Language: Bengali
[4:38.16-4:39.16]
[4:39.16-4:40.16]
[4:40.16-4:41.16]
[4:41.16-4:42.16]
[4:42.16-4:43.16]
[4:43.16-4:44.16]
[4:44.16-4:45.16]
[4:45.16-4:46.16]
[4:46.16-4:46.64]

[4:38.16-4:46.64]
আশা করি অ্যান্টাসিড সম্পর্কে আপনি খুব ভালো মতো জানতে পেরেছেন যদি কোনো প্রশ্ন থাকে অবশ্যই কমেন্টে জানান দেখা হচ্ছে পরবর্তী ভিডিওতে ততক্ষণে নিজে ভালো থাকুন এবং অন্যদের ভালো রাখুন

####################

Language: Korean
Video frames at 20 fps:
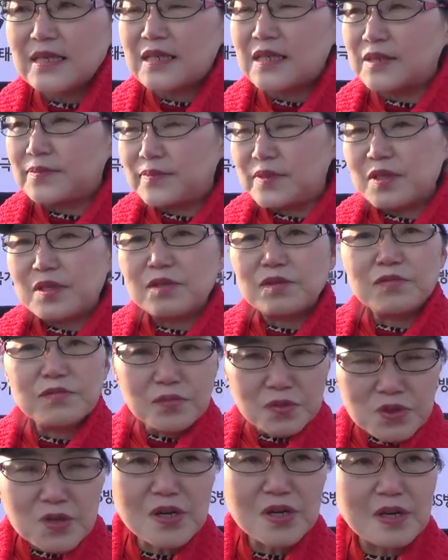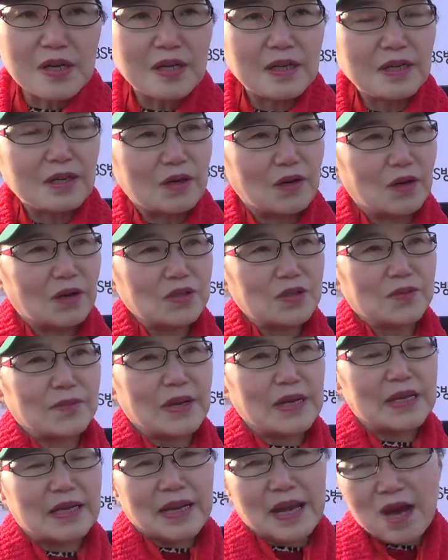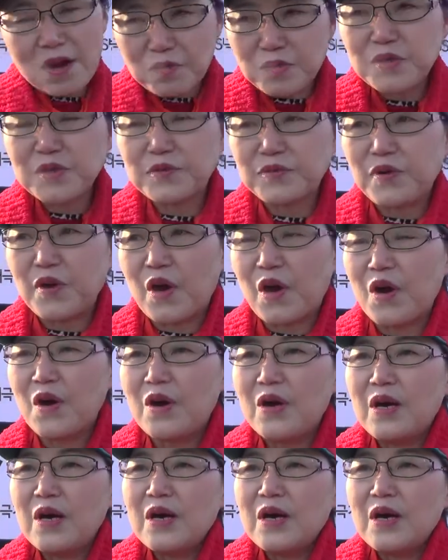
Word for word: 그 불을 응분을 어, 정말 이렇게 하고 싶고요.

####################

WHAT THIS TASK INVOLVES |
Look above for the line with "[4:41.16-4:42.16]" and the line with "[4:46.16-4:46.64]", and reproduce exactly those two lines plus every line between, nothing more.

EXERCISE RESULT |
[4:41.16-4:42.16]
[4:42.16-4:43.16]
[4:43.16-4:44.16]
[4:44.16-4:45.16]
[4:45.16-4:46.16]
[4:46.16-4:46.64]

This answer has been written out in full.